To do -
Keep the pictures out, please, and set down every record exactly.

Records from a data collection:
____

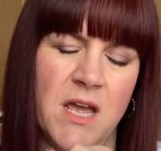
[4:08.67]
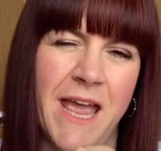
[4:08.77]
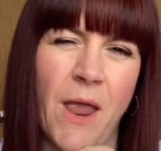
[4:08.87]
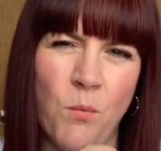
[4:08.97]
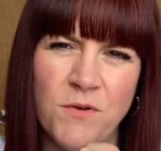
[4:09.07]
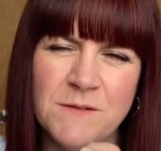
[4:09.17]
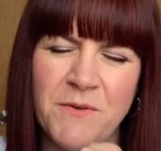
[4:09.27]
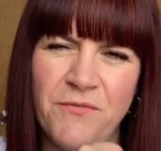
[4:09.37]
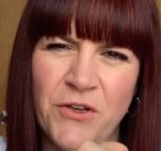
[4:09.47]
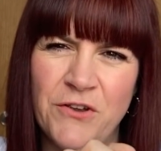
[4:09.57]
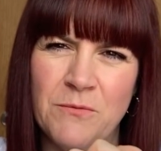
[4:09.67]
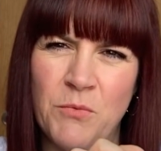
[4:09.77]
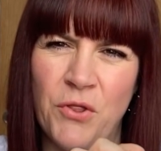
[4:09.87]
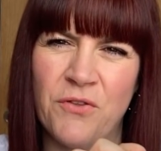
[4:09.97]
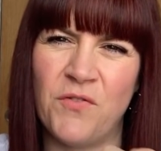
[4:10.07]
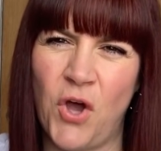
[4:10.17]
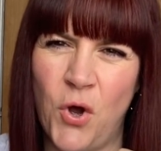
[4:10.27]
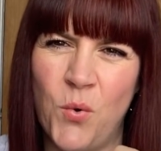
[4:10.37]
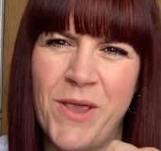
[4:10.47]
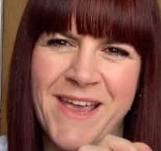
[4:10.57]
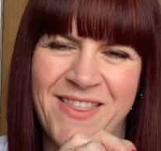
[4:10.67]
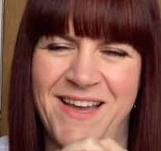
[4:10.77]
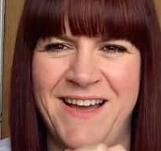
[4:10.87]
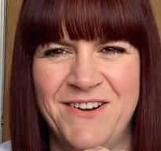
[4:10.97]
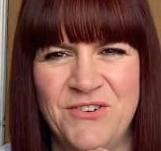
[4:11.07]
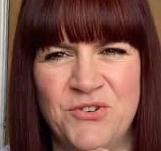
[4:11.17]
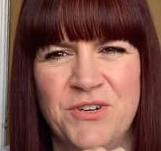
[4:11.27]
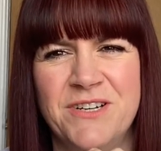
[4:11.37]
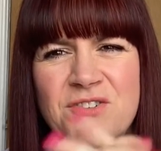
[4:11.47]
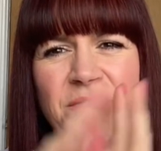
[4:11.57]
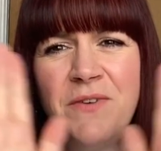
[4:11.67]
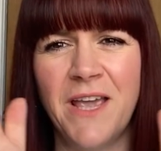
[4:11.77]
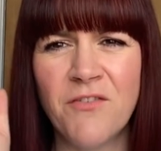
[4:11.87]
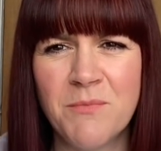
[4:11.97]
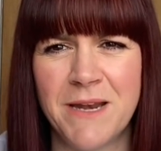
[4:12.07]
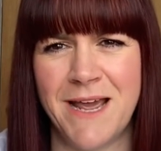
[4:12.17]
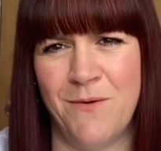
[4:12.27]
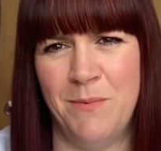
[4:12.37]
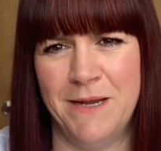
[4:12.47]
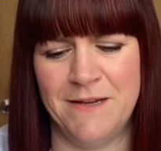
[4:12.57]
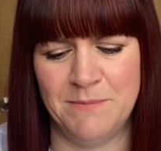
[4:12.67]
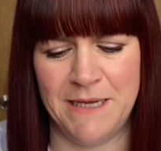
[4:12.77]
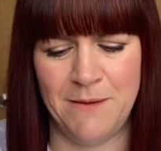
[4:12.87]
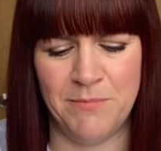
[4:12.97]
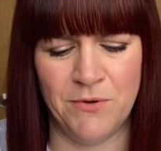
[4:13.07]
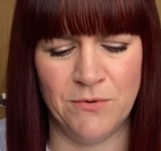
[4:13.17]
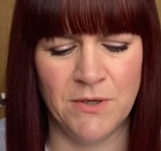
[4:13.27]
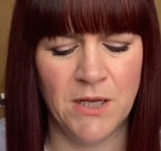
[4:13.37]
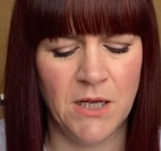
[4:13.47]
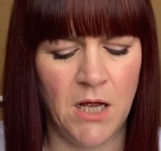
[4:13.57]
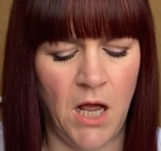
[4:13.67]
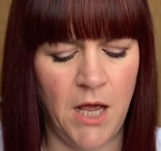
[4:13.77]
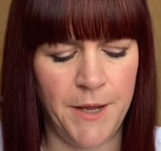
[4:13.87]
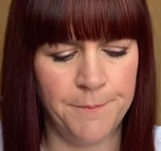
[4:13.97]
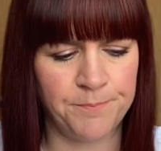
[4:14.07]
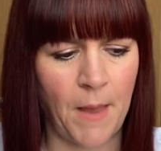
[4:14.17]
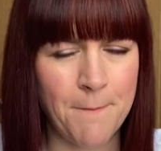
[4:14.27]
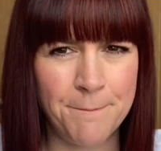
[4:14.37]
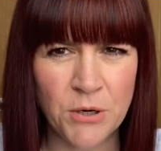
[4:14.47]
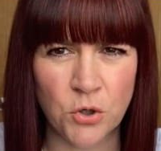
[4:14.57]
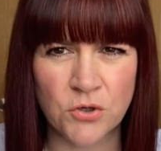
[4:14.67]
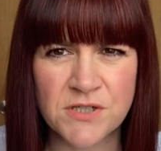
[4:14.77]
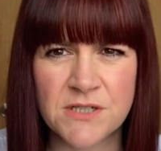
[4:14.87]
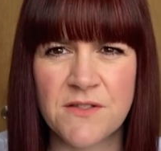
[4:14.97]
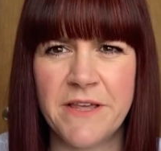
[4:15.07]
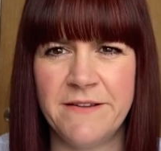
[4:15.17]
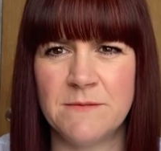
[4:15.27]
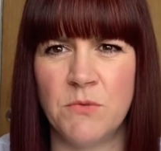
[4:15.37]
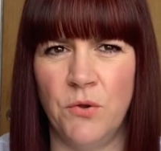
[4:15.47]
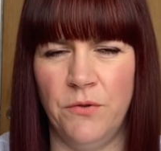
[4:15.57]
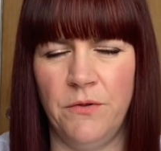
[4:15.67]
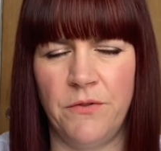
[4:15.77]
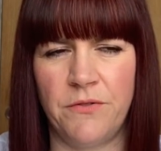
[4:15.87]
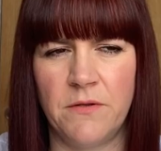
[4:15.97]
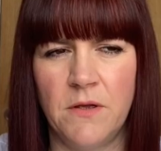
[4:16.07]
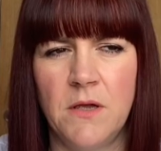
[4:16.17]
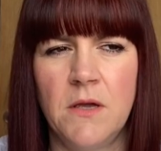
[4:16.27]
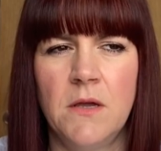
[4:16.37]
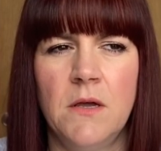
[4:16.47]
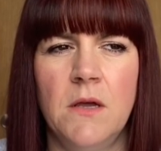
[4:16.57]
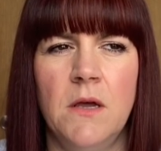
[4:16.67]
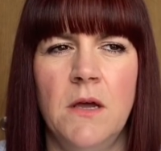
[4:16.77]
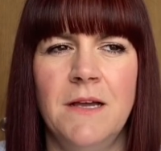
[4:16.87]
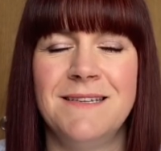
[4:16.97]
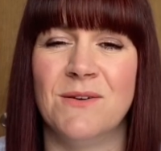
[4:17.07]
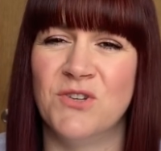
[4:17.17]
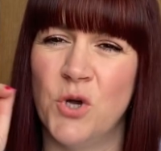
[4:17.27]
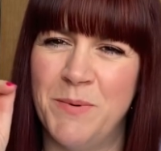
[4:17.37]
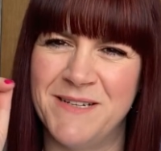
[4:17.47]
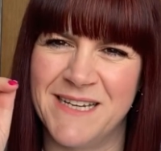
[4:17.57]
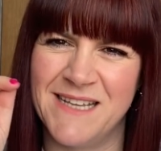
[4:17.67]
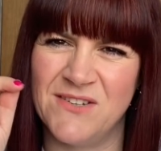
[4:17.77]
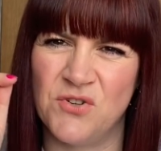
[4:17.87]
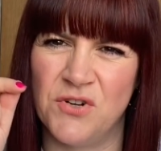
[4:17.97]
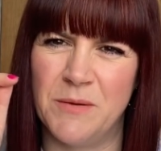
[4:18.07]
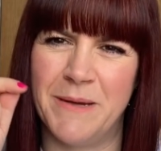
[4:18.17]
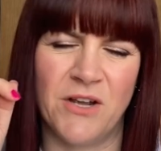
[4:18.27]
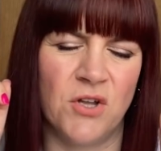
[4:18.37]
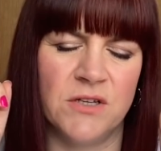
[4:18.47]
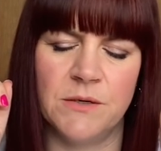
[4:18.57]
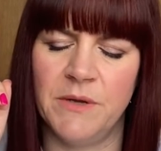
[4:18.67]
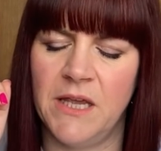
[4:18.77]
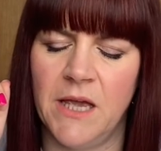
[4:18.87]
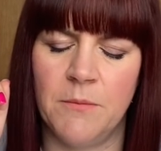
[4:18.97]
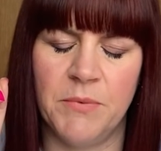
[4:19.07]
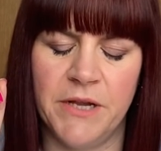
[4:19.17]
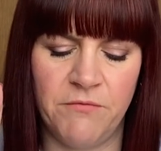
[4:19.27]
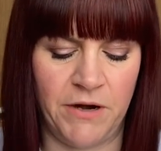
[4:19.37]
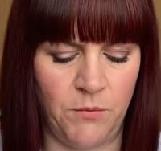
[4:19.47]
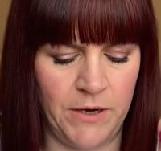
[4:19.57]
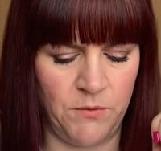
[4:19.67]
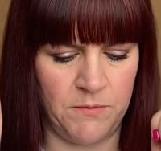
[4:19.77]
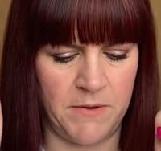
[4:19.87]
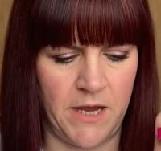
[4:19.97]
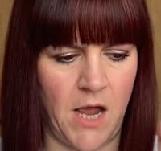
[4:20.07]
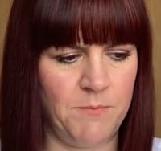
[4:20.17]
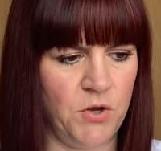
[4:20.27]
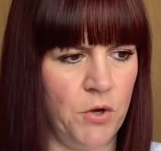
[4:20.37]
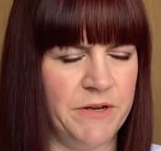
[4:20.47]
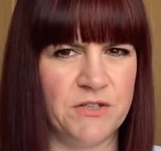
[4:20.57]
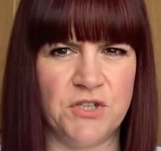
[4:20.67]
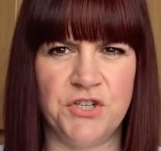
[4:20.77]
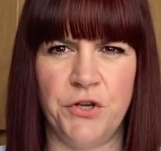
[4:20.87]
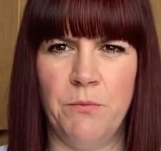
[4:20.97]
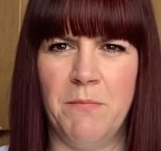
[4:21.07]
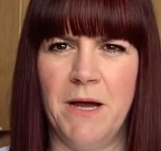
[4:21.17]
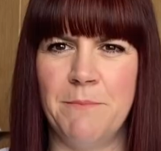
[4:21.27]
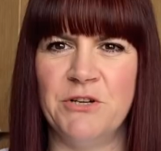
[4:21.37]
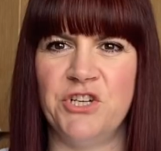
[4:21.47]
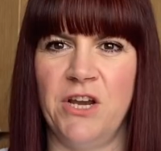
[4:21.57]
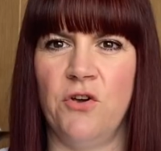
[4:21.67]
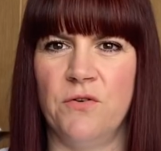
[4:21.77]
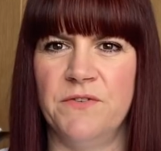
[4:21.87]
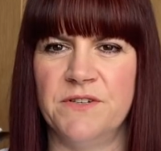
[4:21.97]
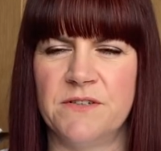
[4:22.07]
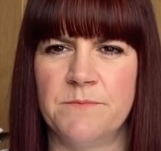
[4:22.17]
It was my first month of the whole year that I hadn't done it, so forgive me now, please, people. But this month, see, I was hoping to get this done on the bank holiday weekend, but it ran away with me. I'm going to do my machine covers.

____

Your solution -
[4:08.67]
[4:08.77]
[4:08.87]
[4:08.97]
[4:09.07]
[4:09.17]
[4:09.27]
[4:09.37]
[4:09.47]
[4:09.57]
[4:09.67]
[4:09.77]
[4:09.87]
[4:09.97]
[4:10.07]
[4:10.17]
[4:10.27]
[4:10.37]
[4:10.47]
[4:10.57]
[4:10.67]
[4:10.77]
[4:10.87]
[4:10.97]
[4:11.07]
[4:11.17]
[4:11.27]
[4:11.37]
[4:11.47]
[4:11.57]
[4:11.67]
[4:11.77]
[4:11.87]
[4:11.97]
[4:12.07]
[4:12.17]
[4:12.27]
[4:12.37]
[4:12.47]
[4:12.57]
[4:12.67]
[4:12.77]
[4:12.87]
[4:12.97]
[4:13.07]
[4:13.17]
[4:13.27]
[4:13.37]
[4:13.47]
[4:13.57]
[4:13.67]
[4:13.77]
[4:13.87]
[4:13.97]
[4:14.07]
[4:14.17]
[4:14.27]
[4:14.37]
[4:14.47]
[4:14.57]
[4:14.67]
[4:14.77]
[4:14.87]
[4:14.97]
[4:15.07]
[4:15.17]
[4:15.27]
[4:15.37]
[4:15.47]
[4:15.57]
[4:15.67]
[4:15.77]
[4:15.87]
[4:15.97]
[4:16.07]
[4:16.17]
[4:16.27]
[4:16.37]
[4:16.47]
[4:16.57]
[4:16.67]
[4:16.77]
[4:16.87]
[4:16.97]
[4:17.07]
[4:17.17]
[4:17.27]
[4:17.37]
[4:17.47]
[4:17.57]
[4:17.67]
[4:17.77]
[4:17.87]
[4:17.97]
[4:18.07]
[4:18.17]
[4:18.27]
[4:18.37]
[4:18.47]
[4:18.57]
[4:18.67]
[4:18.77]
[4:18.87]
[4:18.97]
[4:19.07]
[4:19.17]
[4:19.27]
[4:19.37]
[4:19.47]
[4:19.57]
[4:19.67]
[4:19.77]
[4:19.87]
[4:19.97]
[4:20.07]
[4:20.17]
[4:20.27]
[4:20.37]
[4:20.47]
[4:20.57]
[4:20.67]
[4:20.77]
[4:20.87]
[4:20.97]
[4:21.07]
[4:21.17]
[4:21.27]
[4:21.37]
[4:21.47]
[4:21.57]
[4:21.67]
[4:21.77]
[4:21.87]
[4:21.97]
[4:22.07]
[4:22.17]
It was my first month of the whole year that I hadn't done it, so forgive me now, please, people. But this month, see, I was hoping to get this done on the bank holiday weekend, but it ran away with me. I'm going to do my machine covers.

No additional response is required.